— К тому времени, когда он доберется до Цюшана, эвакуация уже закончится. Ну что же, дело сделано, так что говорить теперь не о чем. Но это было неблагоразумно. Китайцы увидят в этом лишь проявление слабости.
— Мне подумалось, что акт доброй воли — это отличная идея, отличная, — продолжал Лонгстафф, стараясь преодолеть свою нервозность. — В конце концов мы получили все, что хотели. Контрибуция на них наложена небольшая — всего шесть миллионов долларов, — но и это с лихвой окупает уничтоженный ими опиум. Кантон вновь открыт для торговли. И у нас есть Гонконг. Наконец-то. — Его глаза заискрились. — Все идет по плану. Остров Цюшан значения не имеет. Вы сами говорили, что его нужно захватить только для отвода глаз. Но Гонконг наш. И Ти-сен заверил меня, что еще до конца месяца он назначит сюда мандарина, и они…
— Он сделает что?! — Струан был ошеломлен.
— Назначит на Гонконг мандарина. А в чем дело?
Спокойнее, спокойнее, одернул себя Струан, напрягая все душевные силы, чтобы сохранить невозмутимость. Хватало же у тебя терпения до сих пор, ну же, держи себя в руках. Это слабоумное ничтожество — твой самый необходимый инструмент.
— Уилл, если вы позволите ему сделать это, вы своими руками отдадите ему власть над Гонконгом.
— Вовсе нет, мой дорогой друг, ну? Гонконг теперь принадлежит Британии. Язычники на острове будут жить под нашим флагом и подчиняться нашей администрации. Кто-то же должен отвечать за этих дьяволов, ну? И должен же быть кто-то, кому мы будем платить таможенную пошлину. Где найти для этого более удачное место, чем Гонконг? Они построят здесь свою таможню, склады и…
— Что?! — Слово с треском врезалось в дубовую переборку и запрыгало по каюте. — Кровь Христова, вы, я надеюсь, не согласились на это?
— Ну, лично я не вижу в этом большого зла, Дирк, а? Клянусь честью, это же ничего не меняет, разве нет? Наоборот, избавит нас от целой кучи проблем. Нам уже не нужно будет находиться в Кантоне. Мы сможем делать все дела прямо отсюда.
Пытаясь справиться с бешеным желанием раздавить Лонгстаффа как клопа, Струан подошел к бюро и налил себе бренди. Держись. Ты не можешь его сейчас уничтожить. Сейчас не время. Ты должен его использовать.

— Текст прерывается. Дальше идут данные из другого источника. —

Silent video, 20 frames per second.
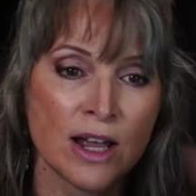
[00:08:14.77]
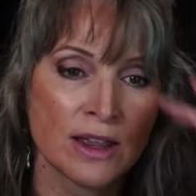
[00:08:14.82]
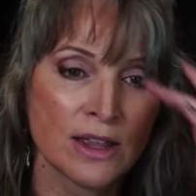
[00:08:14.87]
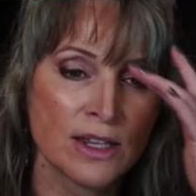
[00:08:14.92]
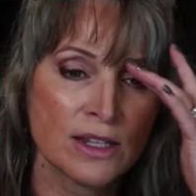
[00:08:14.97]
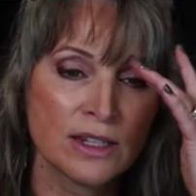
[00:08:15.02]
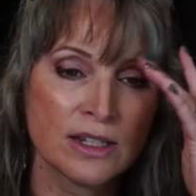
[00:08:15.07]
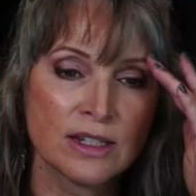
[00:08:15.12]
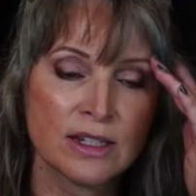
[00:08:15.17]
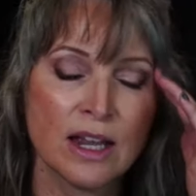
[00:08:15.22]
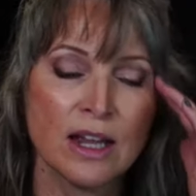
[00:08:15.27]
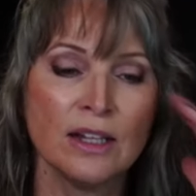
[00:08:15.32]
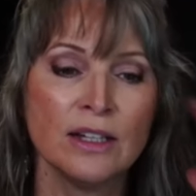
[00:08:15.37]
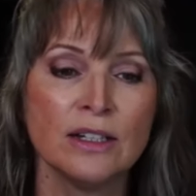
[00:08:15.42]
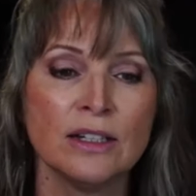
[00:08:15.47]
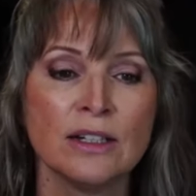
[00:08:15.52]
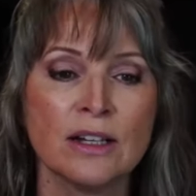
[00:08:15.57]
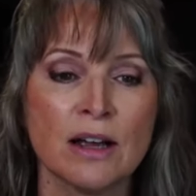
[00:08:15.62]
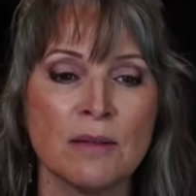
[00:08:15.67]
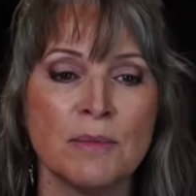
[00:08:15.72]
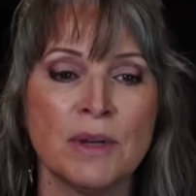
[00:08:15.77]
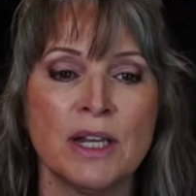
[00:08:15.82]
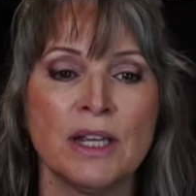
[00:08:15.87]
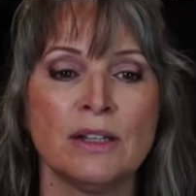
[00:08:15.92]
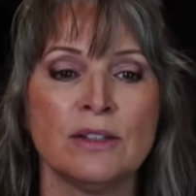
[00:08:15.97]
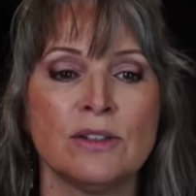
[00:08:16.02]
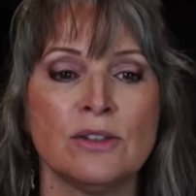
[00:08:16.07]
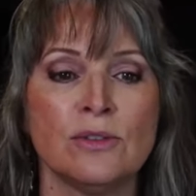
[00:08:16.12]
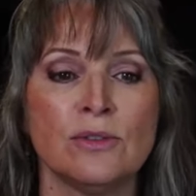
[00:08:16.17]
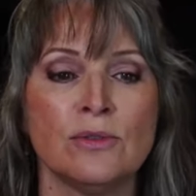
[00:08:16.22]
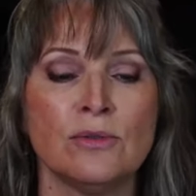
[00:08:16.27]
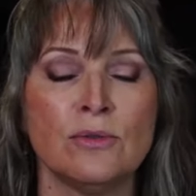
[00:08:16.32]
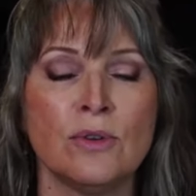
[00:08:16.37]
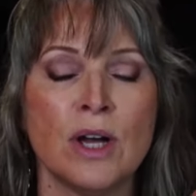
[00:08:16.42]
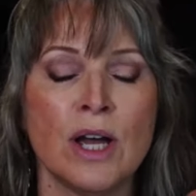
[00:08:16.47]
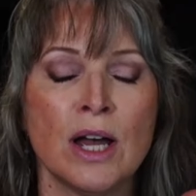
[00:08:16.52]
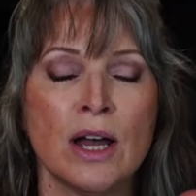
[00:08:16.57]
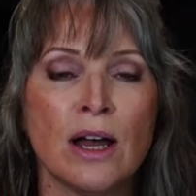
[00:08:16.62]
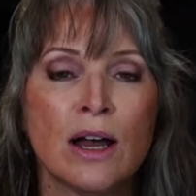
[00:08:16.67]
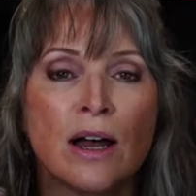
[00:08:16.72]
The sun coming to
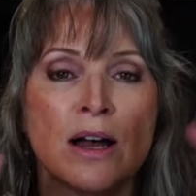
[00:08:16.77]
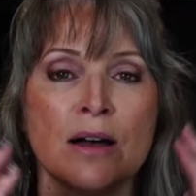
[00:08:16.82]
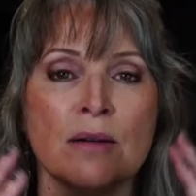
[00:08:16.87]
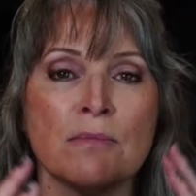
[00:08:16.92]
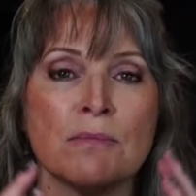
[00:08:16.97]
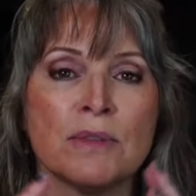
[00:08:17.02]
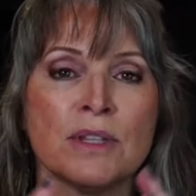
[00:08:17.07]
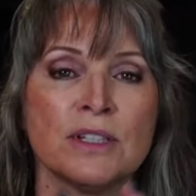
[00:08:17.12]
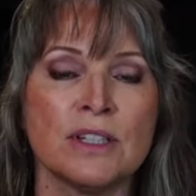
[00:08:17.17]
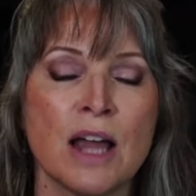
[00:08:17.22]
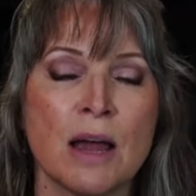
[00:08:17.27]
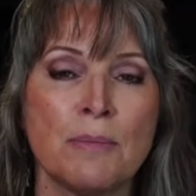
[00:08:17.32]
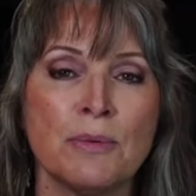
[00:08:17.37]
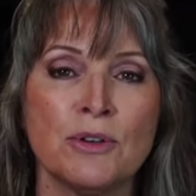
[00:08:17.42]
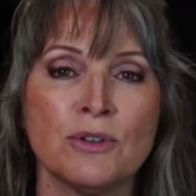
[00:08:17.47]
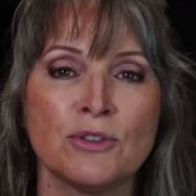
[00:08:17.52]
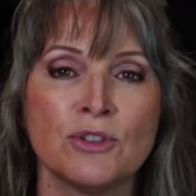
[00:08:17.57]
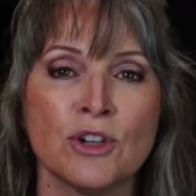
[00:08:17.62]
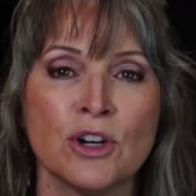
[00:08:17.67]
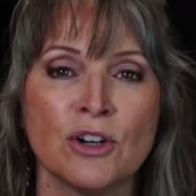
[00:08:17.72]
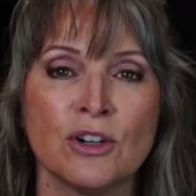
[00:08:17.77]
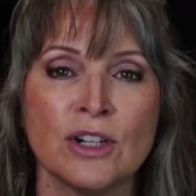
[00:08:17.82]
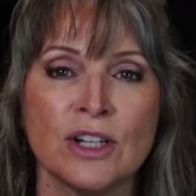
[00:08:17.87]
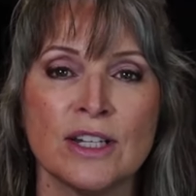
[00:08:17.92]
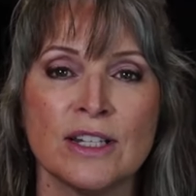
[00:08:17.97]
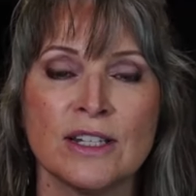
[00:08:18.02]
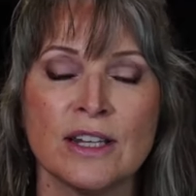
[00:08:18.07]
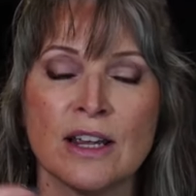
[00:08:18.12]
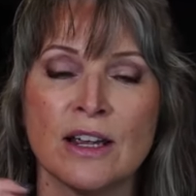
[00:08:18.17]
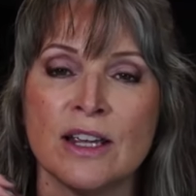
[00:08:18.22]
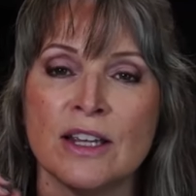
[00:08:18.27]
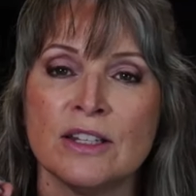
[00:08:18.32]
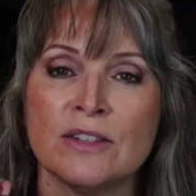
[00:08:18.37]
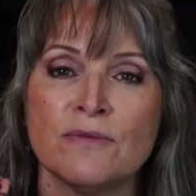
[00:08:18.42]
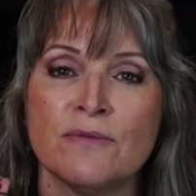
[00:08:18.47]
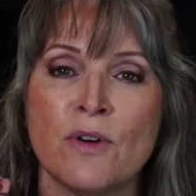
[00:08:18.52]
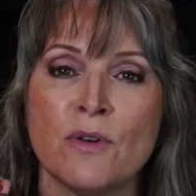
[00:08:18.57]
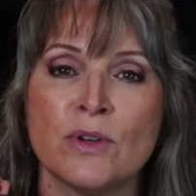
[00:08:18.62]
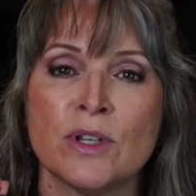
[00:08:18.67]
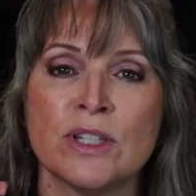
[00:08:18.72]
um, the top of your chart is, is
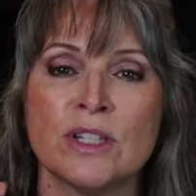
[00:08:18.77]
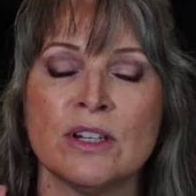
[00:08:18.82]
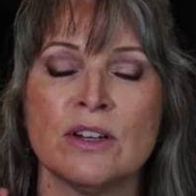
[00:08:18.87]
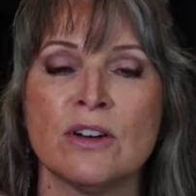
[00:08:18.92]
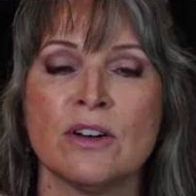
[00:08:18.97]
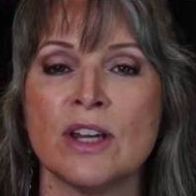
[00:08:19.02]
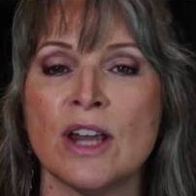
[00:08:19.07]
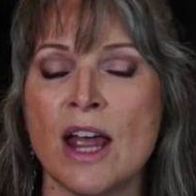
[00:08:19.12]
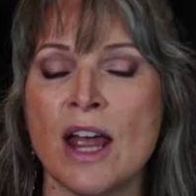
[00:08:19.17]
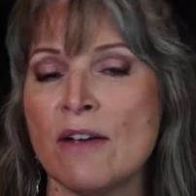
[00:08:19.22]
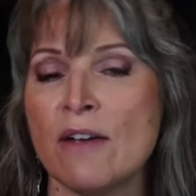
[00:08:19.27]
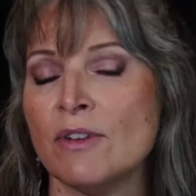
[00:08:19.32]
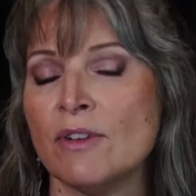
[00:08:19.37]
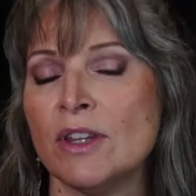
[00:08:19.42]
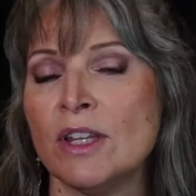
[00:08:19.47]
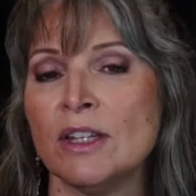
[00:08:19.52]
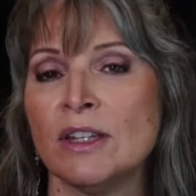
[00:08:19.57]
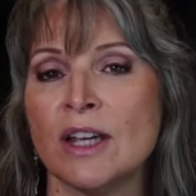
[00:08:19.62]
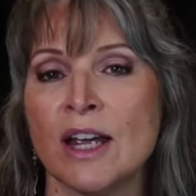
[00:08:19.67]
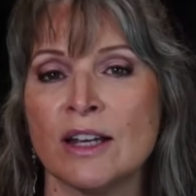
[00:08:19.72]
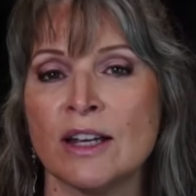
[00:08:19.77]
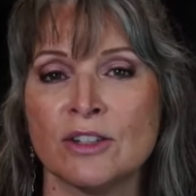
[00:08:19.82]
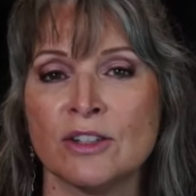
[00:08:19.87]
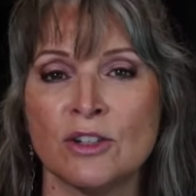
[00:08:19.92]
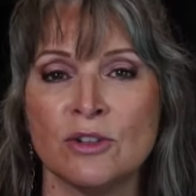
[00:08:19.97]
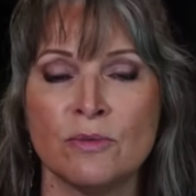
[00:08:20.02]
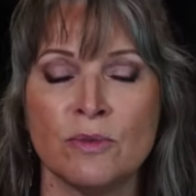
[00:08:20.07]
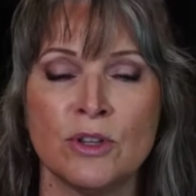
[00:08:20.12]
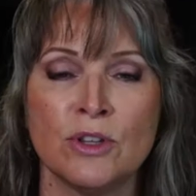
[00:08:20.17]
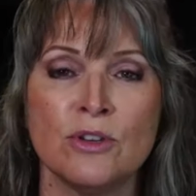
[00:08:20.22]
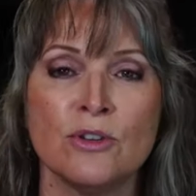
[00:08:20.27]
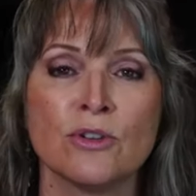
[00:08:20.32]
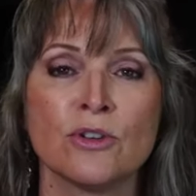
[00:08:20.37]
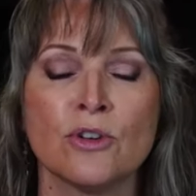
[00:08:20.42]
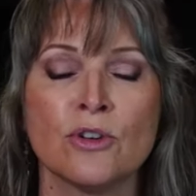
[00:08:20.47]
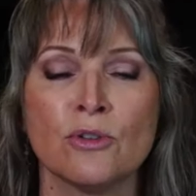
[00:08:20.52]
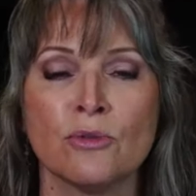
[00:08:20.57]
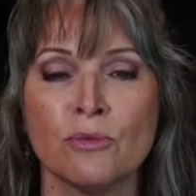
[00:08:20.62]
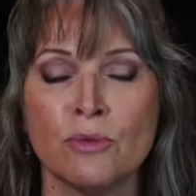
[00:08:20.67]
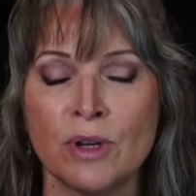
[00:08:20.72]
focusing on everything that has to do with your
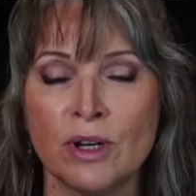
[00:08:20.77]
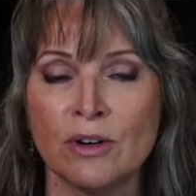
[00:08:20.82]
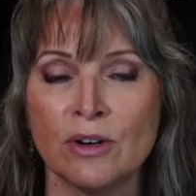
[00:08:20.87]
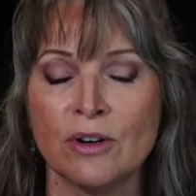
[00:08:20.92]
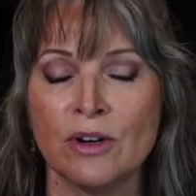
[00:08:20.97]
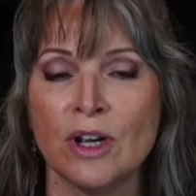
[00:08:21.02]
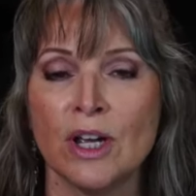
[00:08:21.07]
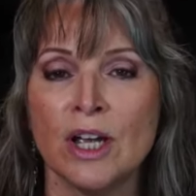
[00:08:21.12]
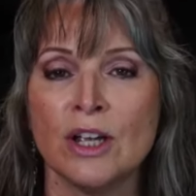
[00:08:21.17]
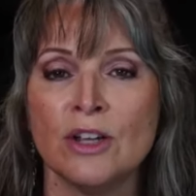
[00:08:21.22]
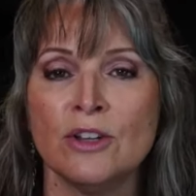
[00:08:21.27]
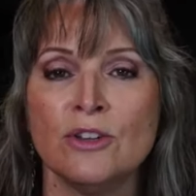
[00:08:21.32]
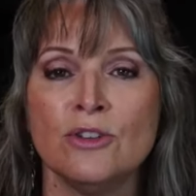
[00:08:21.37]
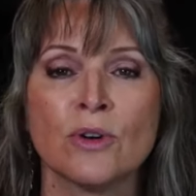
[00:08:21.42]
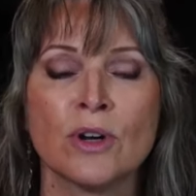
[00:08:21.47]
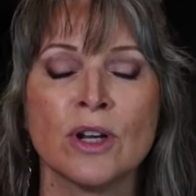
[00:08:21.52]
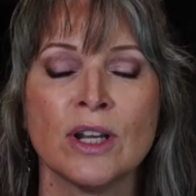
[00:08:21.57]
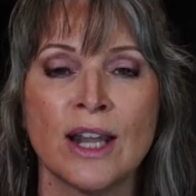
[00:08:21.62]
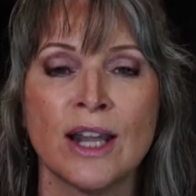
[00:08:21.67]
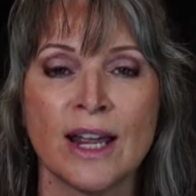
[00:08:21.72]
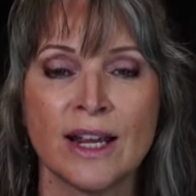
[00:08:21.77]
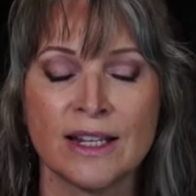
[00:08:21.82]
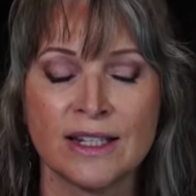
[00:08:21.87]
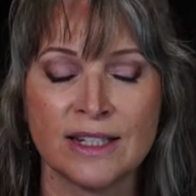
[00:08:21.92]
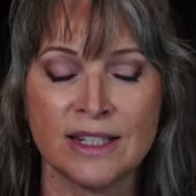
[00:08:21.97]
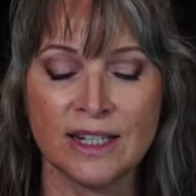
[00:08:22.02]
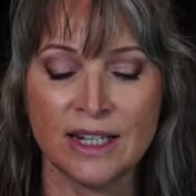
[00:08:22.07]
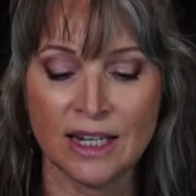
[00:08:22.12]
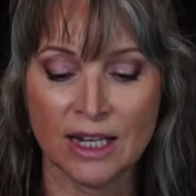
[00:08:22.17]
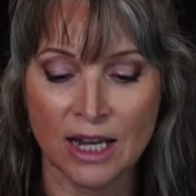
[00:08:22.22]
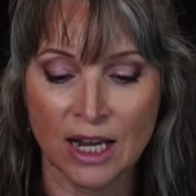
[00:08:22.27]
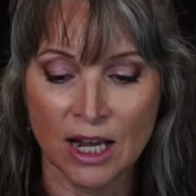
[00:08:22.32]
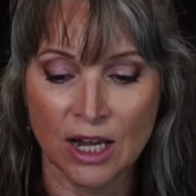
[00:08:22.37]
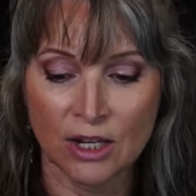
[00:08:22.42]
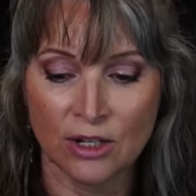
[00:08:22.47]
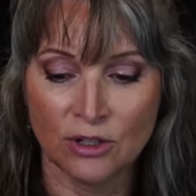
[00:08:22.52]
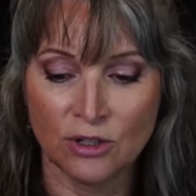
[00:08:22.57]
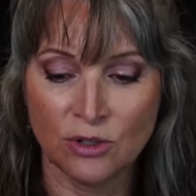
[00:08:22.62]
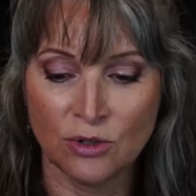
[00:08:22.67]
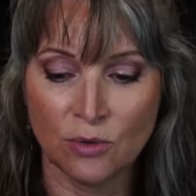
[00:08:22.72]
career, your legacy,
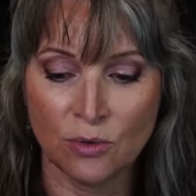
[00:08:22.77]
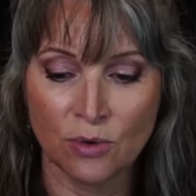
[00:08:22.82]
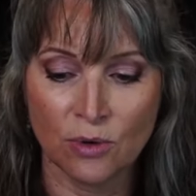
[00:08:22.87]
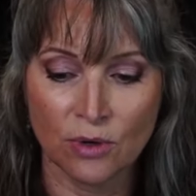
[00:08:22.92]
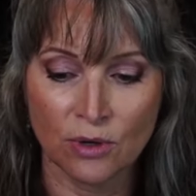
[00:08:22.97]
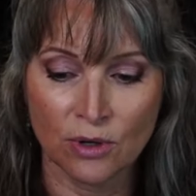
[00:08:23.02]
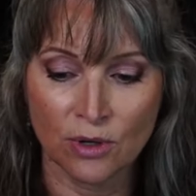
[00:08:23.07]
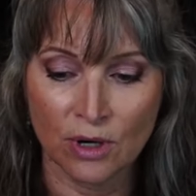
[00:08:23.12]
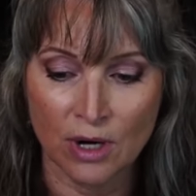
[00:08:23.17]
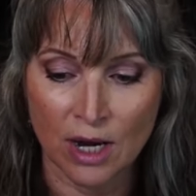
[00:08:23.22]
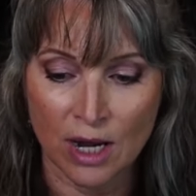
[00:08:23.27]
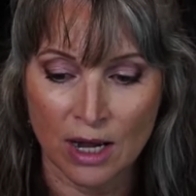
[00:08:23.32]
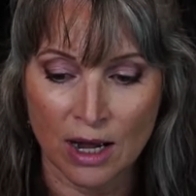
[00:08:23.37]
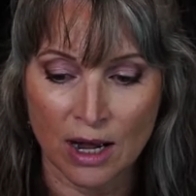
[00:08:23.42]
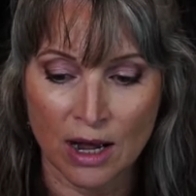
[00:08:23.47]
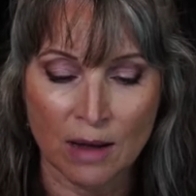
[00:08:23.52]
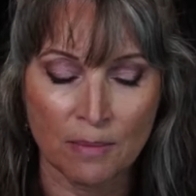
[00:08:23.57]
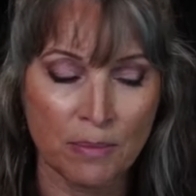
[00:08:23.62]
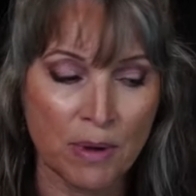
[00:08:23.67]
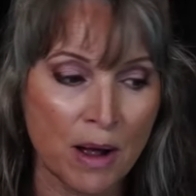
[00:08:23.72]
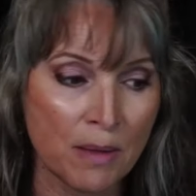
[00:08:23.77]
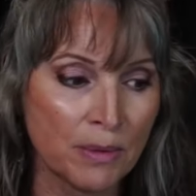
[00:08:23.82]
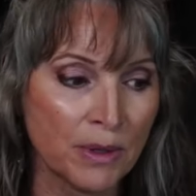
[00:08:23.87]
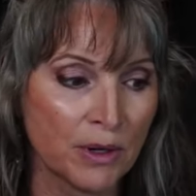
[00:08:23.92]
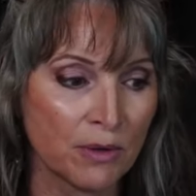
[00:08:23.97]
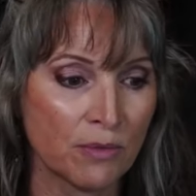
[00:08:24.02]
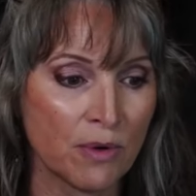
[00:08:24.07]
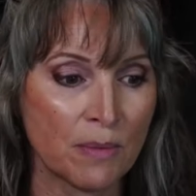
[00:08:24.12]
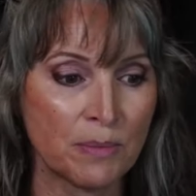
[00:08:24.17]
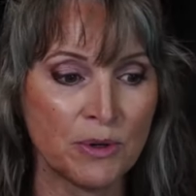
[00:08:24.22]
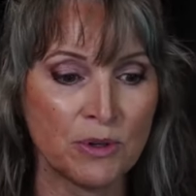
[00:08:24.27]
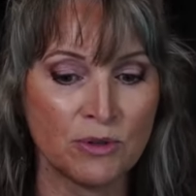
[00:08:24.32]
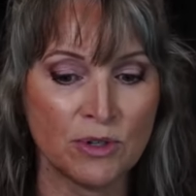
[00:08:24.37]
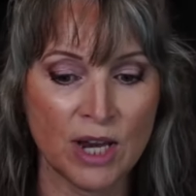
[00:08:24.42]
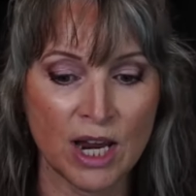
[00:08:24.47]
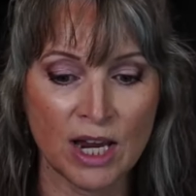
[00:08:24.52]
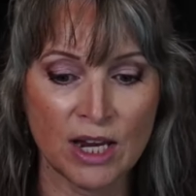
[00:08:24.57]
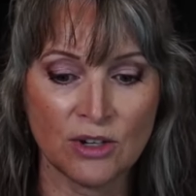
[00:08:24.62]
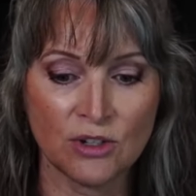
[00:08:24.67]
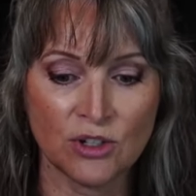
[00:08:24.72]
your uh, public
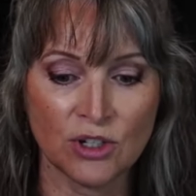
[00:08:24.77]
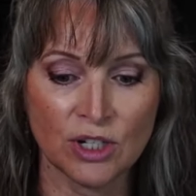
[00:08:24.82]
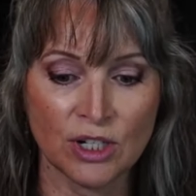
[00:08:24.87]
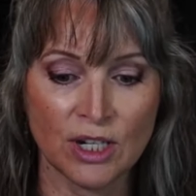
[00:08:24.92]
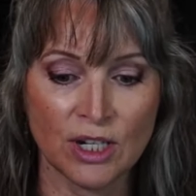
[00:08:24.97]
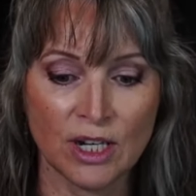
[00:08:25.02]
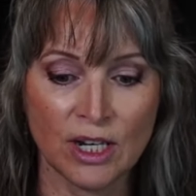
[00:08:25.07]
reputation.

— Вы пришли к конкретному соглашению с Ти-сеном, что он может назначить на Гонконг мандарина?
— Ну, мой дорогой друг, я не то чтобы окончательно согласился. Это ведь не предусмотрено договором. Я просто согласился с тем, что это хорошая мысль.
— Вы выразили свое согласие письменно?
— Да. Вчера. — Лонгстафф был сбит с голку настойчивостью Струана. — Но разве это не го, чего мы так долго добивались? Иметь возможность обращаться к мандарину непосредственно, а не через купцов из этого китайского хонга?
— Верно. Но не на нашем острове, клянусь Создателем! — Голос Струана звучал ровно. А про себя он подумал: черт бы побрал эту убогую пародию на полномочного представителя Короны, этого напыщенного дурака, нерешительного аристократишку, умеющего делать только ошибки, эту навозную кучу, о которую все время приходится спотыкаться. — Если вы допустите это, мы потеряем Гонконг. Мы потеряем все.
Лонгстафф подергал себя за мочку уха, сникнув под взглядом Струана.
— Но почему, отец? — спросил Кулум.
К огромному облегчению Лонгстаффа горящие зеленые глаза повернулись к юноше, и капитан-суперинтендант торговли подумал: «Да, почему? Почему мы должны все потерять? Мне казалось, я просто чудесно все устроил».
— Потому что они — китайцы.
— Мне это ни о чем не говорит.
— Я знаю, мой мальчик. — Чтобы заглушить боль от потери семьи, внезапно выросшую внутри него, и прогнать от себя безумную тревогу по поводу грозящего им банкротства, он решил все подробно объяснить — не только Кулуму, но и, в который раз, Лонгстаффу.